**Task item**.
Please reproduce the entries below exactly, leaving the pictures out.

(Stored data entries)
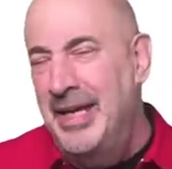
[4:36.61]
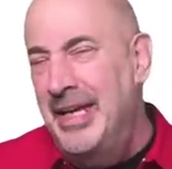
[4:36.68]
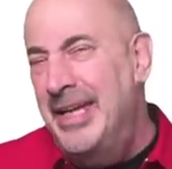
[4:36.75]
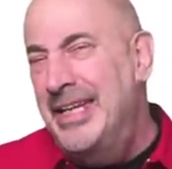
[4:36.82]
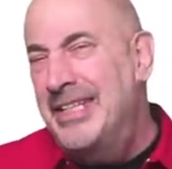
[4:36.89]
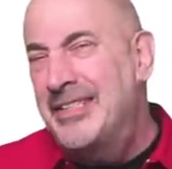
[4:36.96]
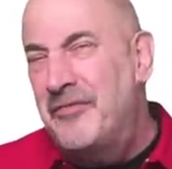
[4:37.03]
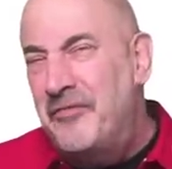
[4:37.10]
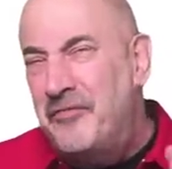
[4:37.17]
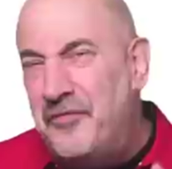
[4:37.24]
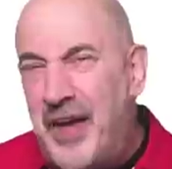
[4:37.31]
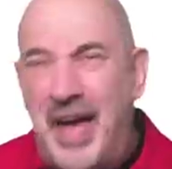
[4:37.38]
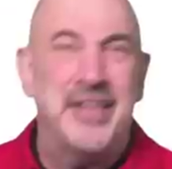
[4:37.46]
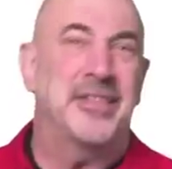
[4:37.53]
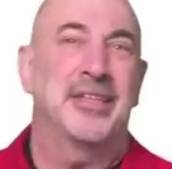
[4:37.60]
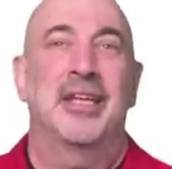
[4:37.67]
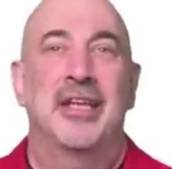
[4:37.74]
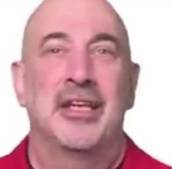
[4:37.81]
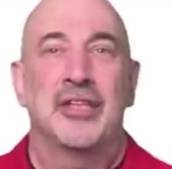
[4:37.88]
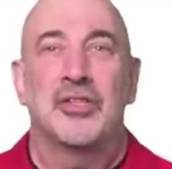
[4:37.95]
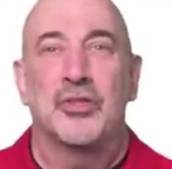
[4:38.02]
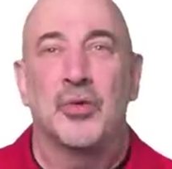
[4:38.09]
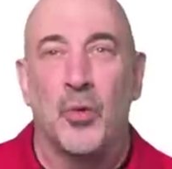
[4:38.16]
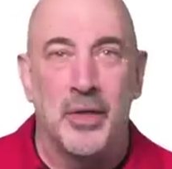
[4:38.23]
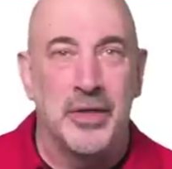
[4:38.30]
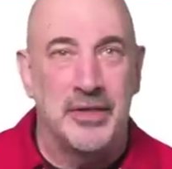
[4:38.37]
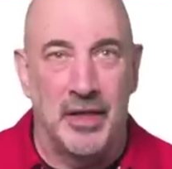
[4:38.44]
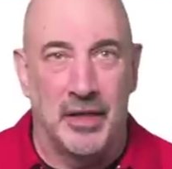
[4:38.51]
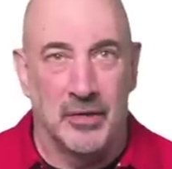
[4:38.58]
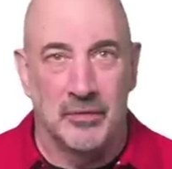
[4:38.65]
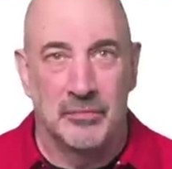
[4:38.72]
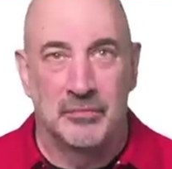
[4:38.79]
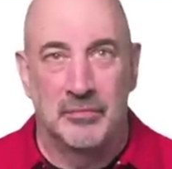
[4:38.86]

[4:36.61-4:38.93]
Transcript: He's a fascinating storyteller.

**Output**.
[4:36.61]
[4:36.68]
[4:36.75]
[4:36.82]
[4:36.89]
[4:36.96]
[4:37.03]
[4:37.10]
[4:37.17]
[4:37.24]
[4:37.31]
[4:37.38]
[4:37.46]
[4:37.53]
[4:37.60]
[4:37.67]
[4:37.74]
[4:37.81]
[4:37.88]
[4:37.95]
[4:38.02]
[4:38.09]
[4:38.16]
[4:38.23]
[4:38.30]
[4:38.37]
[4:38.44]
[4:38.51]
[4:38.58]
[4:38.65]
[4:38.72]
[4:38.79]
[4:38.86]

[4:36.61-4:38.93]
Transcript: He's a fascinating storyteller.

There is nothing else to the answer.